P-Konto: Diese Fakten müssen Sie kennen

Eine Kontopfändung bedroht Existenzen. Das gesamte Guthaben wird auf einem Konto eingefroren und an die Gläubiger überwiesen. Wer Miete, Strom und Wasserabschläge nicht mehr bezahlen kann, kann schnell...

1449
1449

Eine Kontopfändung bedroht Existenzen. Das gesamte Guthaben wird auf einem Konto eingefroren und an die Gläubiger überwiesen. Wer Miete, Strom und Wasserabschläge nicht mehr bezahlen kann, kann schnell mit der Kündigung des Mietverhältnisses konfrontiert werden. Ein P-Konto sichert die Existenz. Kennen Sie diese Fakten?

Das P-Konto steht für das sogenannte Pfändungsschutzkonto. Dieses wurde vom Gesetzgeber entwickelt, um Bürger in kritischen wirtschaftlichen Situationen zu schützen. Im Zuge von Pfändungen durch Gläubiger wird dem Besitzer eines P-Kontos nicht die Existenzgrundlage entzogen. Pfändungssichere Konten werden nur auf Antrag vergeben. In der Regel wird das Girokonto in ein P-Konto umgewandelt.

Was versteht man unter einem P-Konto

Jeder Bürger hat Anspruch auf ein P-Konto.
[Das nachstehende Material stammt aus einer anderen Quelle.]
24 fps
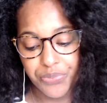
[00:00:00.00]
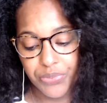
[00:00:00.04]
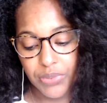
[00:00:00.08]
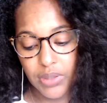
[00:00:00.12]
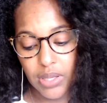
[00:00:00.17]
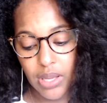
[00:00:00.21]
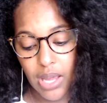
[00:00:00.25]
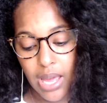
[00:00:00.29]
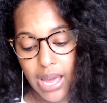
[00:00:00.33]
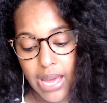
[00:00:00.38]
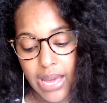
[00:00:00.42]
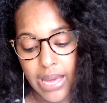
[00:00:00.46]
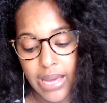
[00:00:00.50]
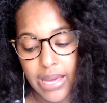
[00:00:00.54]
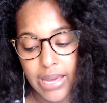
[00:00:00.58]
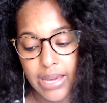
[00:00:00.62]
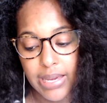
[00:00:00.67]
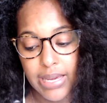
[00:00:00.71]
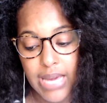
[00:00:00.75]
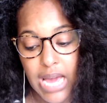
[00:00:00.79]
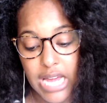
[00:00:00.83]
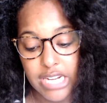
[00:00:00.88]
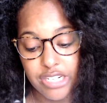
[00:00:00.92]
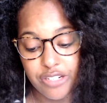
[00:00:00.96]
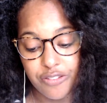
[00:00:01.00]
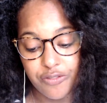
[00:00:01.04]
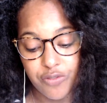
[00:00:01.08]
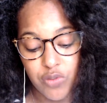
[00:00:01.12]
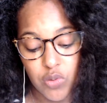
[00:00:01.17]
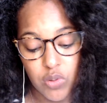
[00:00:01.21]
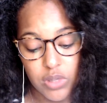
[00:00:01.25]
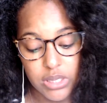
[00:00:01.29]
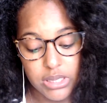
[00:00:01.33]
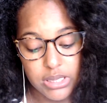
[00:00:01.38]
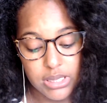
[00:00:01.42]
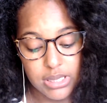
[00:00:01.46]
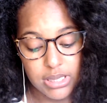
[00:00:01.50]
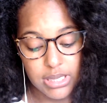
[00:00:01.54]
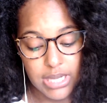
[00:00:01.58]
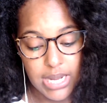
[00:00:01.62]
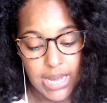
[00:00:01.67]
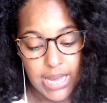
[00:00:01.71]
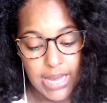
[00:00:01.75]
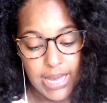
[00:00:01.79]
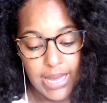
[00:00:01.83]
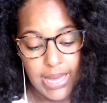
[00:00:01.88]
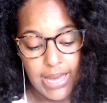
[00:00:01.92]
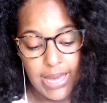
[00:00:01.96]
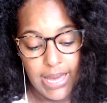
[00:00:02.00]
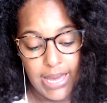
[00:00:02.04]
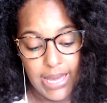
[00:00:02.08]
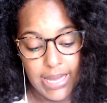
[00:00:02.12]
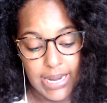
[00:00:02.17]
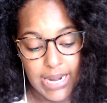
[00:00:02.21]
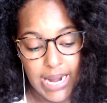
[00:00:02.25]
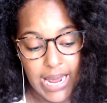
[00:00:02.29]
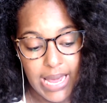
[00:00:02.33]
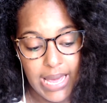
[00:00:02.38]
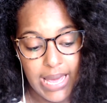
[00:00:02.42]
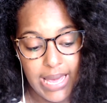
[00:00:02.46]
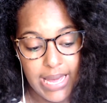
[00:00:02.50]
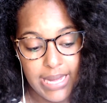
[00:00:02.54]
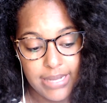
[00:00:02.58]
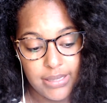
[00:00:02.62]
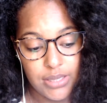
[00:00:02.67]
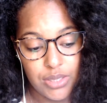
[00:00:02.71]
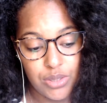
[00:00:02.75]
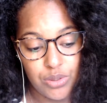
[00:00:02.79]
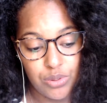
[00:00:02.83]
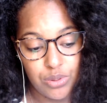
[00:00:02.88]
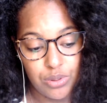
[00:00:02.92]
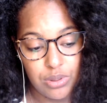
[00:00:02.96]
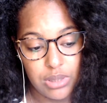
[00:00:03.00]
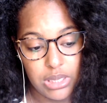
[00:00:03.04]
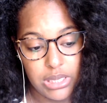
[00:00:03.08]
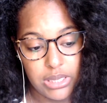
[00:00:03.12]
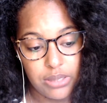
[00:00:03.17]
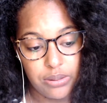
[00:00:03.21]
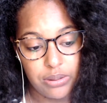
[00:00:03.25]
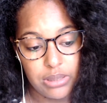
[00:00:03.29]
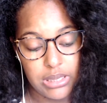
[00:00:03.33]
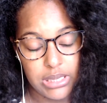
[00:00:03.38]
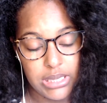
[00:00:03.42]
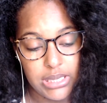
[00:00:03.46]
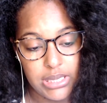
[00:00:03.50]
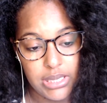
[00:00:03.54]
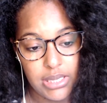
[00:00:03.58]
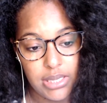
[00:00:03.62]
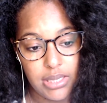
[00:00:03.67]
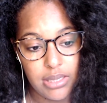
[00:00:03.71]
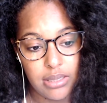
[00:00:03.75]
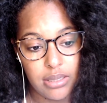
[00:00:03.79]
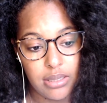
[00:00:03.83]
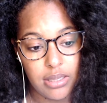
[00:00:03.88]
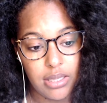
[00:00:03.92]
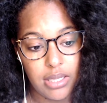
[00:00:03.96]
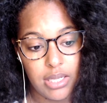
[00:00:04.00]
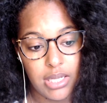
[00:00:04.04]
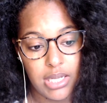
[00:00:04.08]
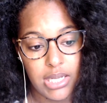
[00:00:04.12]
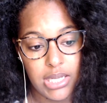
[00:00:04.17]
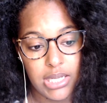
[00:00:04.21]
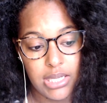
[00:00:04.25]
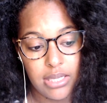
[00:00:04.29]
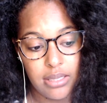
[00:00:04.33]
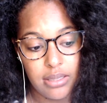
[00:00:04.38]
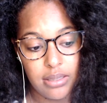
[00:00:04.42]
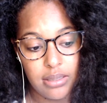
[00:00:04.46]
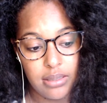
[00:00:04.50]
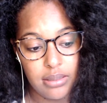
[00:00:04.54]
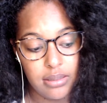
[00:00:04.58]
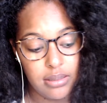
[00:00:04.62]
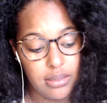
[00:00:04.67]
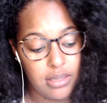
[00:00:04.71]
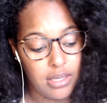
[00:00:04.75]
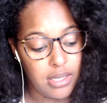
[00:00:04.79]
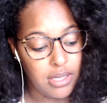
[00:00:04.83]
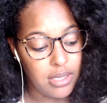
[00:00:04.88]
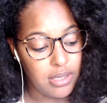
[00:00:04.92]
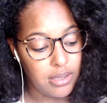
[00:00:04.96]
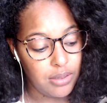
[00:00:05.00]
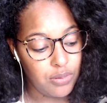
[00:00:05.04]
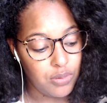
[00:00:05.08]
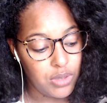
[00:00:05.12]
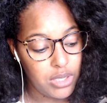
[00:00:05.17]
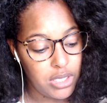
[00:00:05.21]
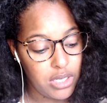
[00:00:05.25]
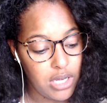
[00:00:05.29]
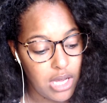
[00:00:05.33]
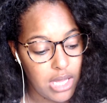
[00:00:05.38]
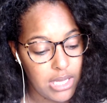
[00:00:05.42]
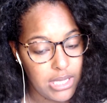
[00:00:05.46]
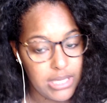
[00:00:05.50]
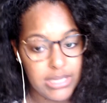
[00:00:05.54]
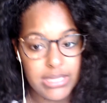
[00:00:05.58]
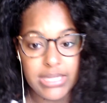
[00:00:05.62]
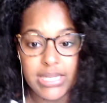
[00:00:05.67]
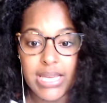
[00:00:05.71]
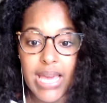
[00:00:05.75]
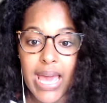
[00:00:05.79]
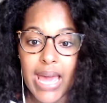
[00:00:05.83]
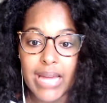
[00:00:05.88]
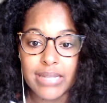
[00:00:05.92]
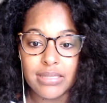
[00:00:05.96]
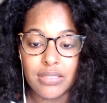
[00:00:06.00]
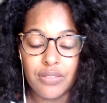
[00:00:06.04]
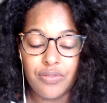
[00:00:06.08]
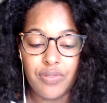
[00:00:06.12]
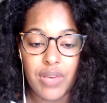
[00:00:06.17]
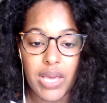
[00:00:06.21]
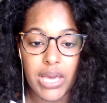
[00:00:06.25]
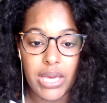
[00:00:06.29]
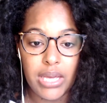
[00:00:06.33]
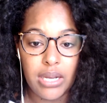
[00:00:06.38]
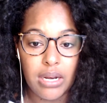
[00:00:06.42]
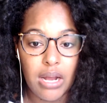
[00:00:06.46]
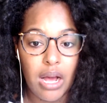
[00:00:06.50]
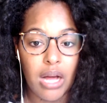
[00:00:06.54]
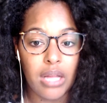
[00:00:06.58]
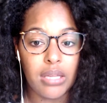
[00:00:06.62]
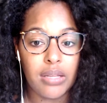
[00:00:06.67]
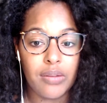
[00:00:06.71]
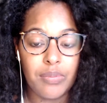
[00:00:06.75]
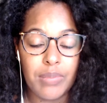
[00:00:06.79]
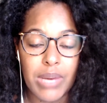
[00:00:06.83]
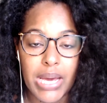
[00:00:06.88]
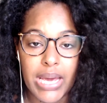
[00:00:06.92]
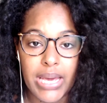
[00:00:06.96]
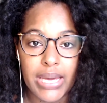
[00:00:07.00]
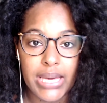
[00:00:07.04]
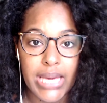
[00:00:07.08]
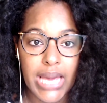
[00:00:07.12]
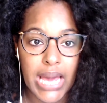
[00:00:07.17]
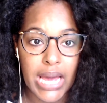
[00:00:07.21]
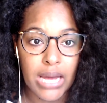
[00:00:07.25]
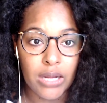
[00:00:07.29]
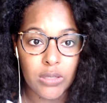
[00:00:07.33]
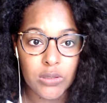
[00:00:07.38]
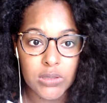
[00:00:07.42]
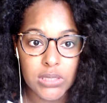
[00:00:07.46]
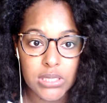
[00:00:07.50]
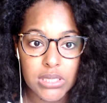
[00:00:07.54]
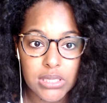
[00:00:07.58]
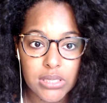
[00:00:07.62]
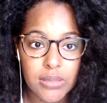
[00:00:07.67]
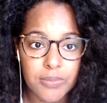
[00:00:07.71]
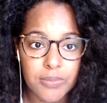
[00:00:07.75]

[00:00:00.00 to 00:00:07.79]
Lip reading: I got divorced, and I had to literally deactivate all of my accounts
Das P-Konto sollte nicht viel mehr Gebühren als ein normales Girokonto erheben. Verbraucher, die sich für ein P-Konto entscheiden, müssen dies selbst bei ihrer Bank beantragen. Innerhalb von vier Wochen nach Antragstellung erfolgt die Umwandlung des Girokontos in ein pfändungssicheres Konto. Banken sind in diesem Rahmen dazu verpflichtet, die Antragstellung des Kunden zu gewähren. Die Umwandlung ist kostenfrei – nicht jedoch die Kontoführung.

Ein P-Konto kann nur als Einzelkonto eröffnet werden, d.h. auf den Namen einer Person. Wer ein Gemeinschaftskonto führt, sollte sobald Pfändungen angekündigt werden, sollte pro Person ein neues Einzelgirokonto eröffnen.
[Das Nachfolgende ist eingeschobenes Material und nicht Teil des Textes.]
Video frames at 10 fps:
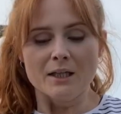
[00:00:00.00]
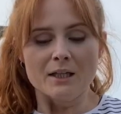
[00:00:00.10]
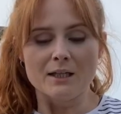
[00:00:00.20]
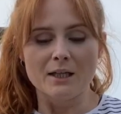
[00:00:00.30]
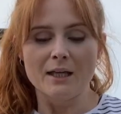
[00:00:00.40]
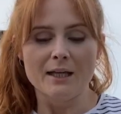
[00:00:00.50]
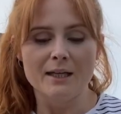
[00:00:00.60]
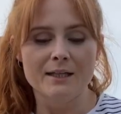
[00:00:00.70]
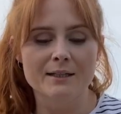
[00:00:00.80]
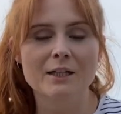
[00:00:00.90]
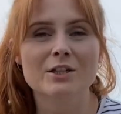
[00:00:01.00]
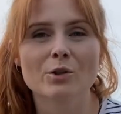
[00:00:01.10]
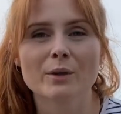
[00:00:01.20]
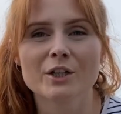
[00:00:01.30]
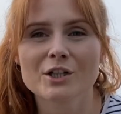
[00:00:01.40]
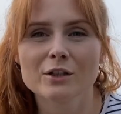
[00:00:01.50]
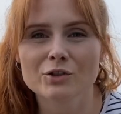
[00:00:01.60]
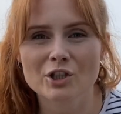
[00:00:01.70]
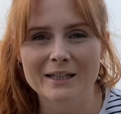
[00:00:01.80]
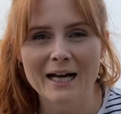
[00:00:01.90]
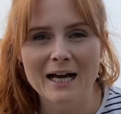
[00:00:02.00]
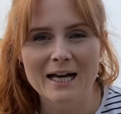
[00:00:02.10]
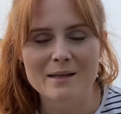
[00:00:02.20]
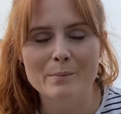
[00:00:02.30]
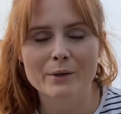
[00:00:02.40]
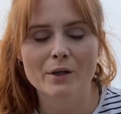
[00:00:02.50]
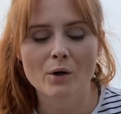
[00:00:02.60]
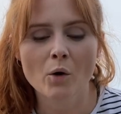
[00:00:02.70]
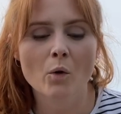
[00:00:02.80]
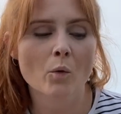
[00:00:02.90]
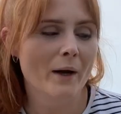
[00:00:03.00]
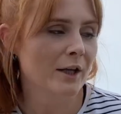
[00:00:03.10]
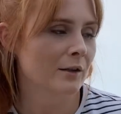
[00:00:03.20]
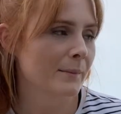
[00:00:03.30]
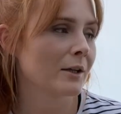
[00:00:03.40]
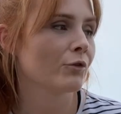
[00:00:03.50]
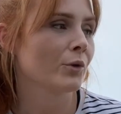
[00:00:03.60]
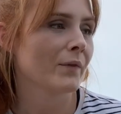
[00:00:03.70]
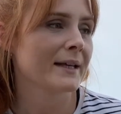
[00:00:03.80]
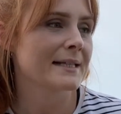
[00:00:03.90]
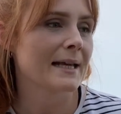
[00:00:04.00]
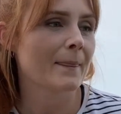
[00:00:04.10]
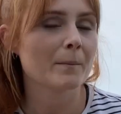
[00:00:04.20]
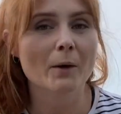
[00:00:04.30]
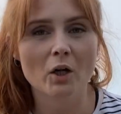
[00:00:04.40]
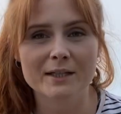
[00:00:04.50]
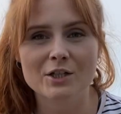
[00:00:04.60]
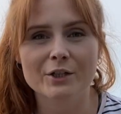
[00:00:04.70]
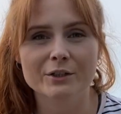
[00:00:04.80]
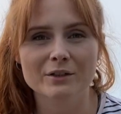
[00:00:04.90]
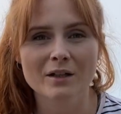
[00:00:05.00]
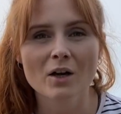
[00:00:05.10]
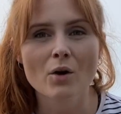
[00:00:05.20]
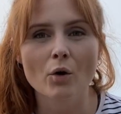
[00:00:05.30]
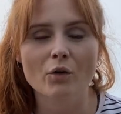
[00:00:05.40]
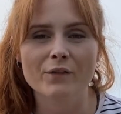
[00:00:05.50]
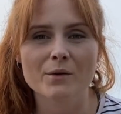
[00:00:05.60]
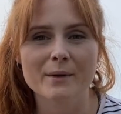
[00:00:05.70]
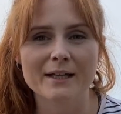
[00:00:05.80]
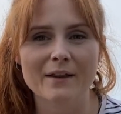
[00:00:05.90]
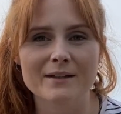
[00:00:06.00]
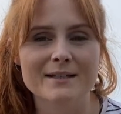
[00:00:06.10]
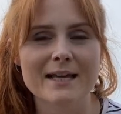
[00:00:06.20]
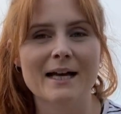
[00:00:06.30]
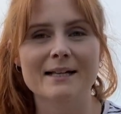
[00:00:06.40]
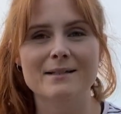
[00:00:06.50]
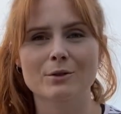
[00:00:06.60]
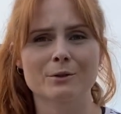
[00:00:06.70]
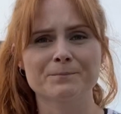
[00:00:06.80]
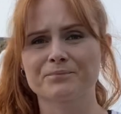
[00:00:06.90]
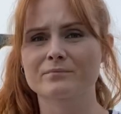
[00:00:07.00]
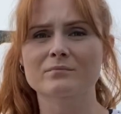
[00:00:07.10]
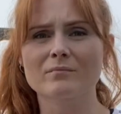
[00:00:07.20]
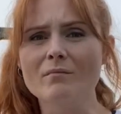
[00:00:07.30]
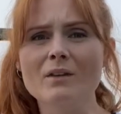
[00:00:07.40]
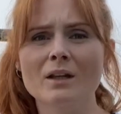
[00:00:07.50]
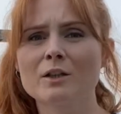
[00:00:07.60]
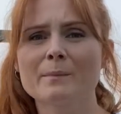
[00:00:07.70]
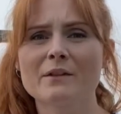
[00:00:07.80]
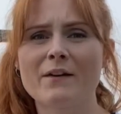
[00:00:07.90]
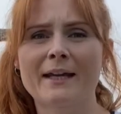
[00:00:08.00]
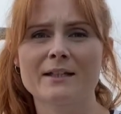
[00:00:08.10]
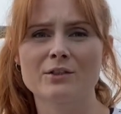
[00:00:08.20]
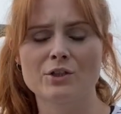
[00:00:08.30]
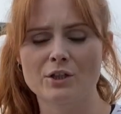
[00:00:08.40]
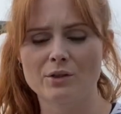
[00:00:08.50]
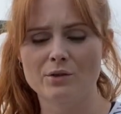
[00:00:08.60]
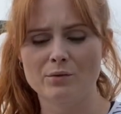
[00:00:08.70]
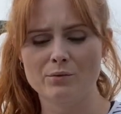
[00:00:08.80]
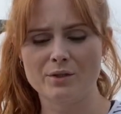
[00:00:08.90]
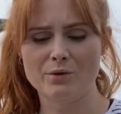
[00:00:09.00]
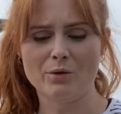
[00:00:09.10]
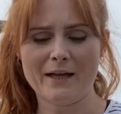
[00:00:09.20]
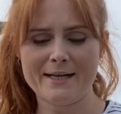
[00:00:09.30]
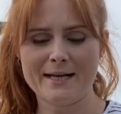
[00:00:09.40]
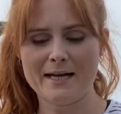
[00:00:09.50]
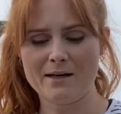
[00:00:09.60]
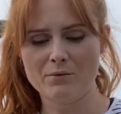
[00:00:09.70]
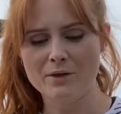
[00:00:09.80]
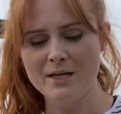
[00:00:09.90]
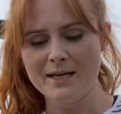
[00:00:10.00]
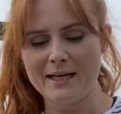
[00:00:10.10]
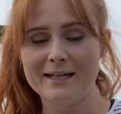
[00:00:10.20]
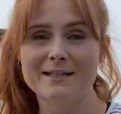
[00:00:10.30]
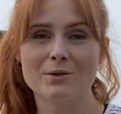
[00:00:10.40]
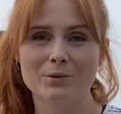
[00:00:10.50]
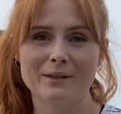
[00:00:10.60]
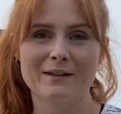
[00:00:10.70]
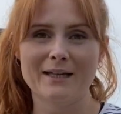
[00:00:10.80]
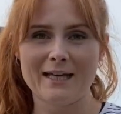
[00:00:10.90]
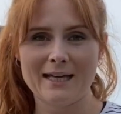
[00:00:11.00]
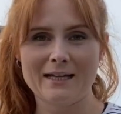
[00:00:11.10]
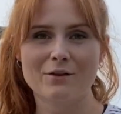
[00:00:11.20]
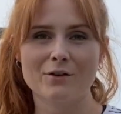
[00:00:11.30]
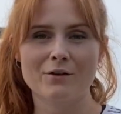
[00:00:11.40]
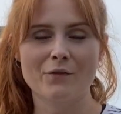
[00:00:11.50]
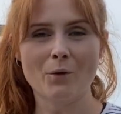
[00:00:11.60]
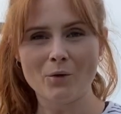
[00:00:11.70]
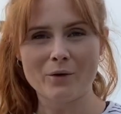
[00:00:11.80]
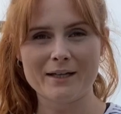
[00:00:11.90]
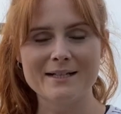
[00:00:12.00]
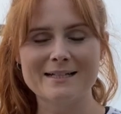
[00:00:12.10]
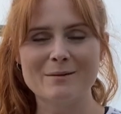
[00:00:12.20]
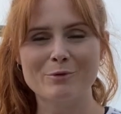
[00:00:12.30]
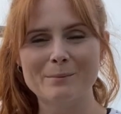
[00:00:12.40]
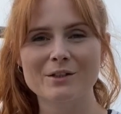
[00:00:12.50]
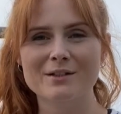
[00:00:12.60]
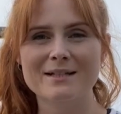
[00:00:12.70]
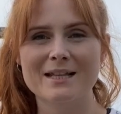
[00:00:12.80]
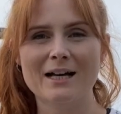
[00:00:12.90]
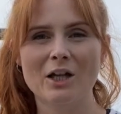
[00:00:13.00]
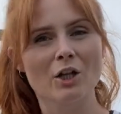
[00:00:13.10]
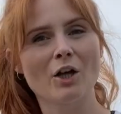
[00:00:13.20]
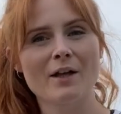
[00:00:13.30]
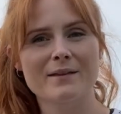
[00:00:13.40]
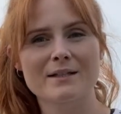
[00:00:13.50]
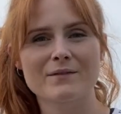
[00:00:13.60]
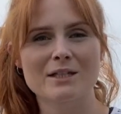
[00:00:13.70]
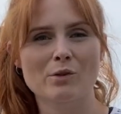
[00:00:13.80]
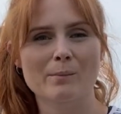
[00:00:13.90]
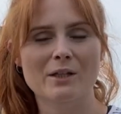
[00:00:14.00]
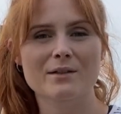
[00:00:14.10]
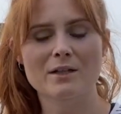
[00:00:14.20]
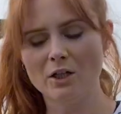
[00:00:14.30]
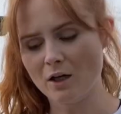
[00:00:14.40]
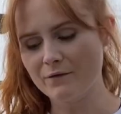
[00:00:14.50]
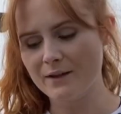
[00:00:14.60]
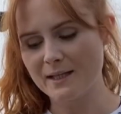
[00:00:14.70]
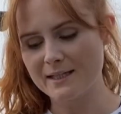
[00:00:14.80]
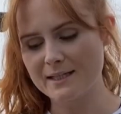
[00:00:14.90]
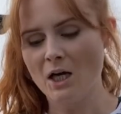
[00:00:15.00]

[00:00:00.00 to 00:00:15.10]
You can sow it until July, but we're going to be growing this in the polytunnel over the winter this year, so it'll be fine to sow that now. It is only the 8th of August. I'm probably going to say that a lot in this video because a lot of these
Der Gesetzgeber hat bei der Einführung nicht nur an den Schuldner gedacht, sondern auch an die Erfüllung familiärer Pflichten und die Entlastung der Staatskassen. Im Zweifelsfall muss der Kontoinhaber zum Beispiel Unterhaltungszahlungen leisten. Ein P-Konto ist demnach auch eine Absicherung für Kinder.

Zu den geschützten Leistungen zählen:

  • Arbeitseinkommen
  • Renten
  • Sozialleistungen
  • Kindergeld / Elterngeld
  • finanzielle Zuwendung durch Dritte

Freibeträge auf dem Konto einrichten

Sobald das P-Konto eingerichtet ist, können sich Kontoinhaber noch nicht zurücklehnen. Freibeträge für Ehepartner, Kinder und Sozialleistungen müssen erst eingerichtet werden. Der Pfändungsschutz ist auf einen Betrag in Höhe von 1.073,88 Euro festgelegt. Über diesen Freibetrag können Schuldner nach der Kontopfändung monatlich verfügen. Ist das Konto noch nicht gepfändet und das Konto bereits in ein P-Konto umgewandelt, kann natürlich über die gesamte Guthabenhöhe verfügt werden.

Vergleichen ist das A und O

Wer in finanzielle Not gerät, greift schnell zur erstbesten Lösung. Unter den Angeboten gibt es auch unseriöse Angebote. Verbraucher sollten also vorab – auch wenn die Zeit durch die drohende Pfändung drängt – einen Vergleich anstellen. Online finden sich z. B. auf  GirokontoVergleich.eu Bewertungen und Überblicke für Personen, die ein P-Konto eröffnen möchten.

Eine Kontopfändung ist ein starkes Warnsignal. Die Bonität verschlechtert sich und ein negativer Schufa-Eintrag ist die Folge. Empfehlenswert ist eine Analyse der Finanzen.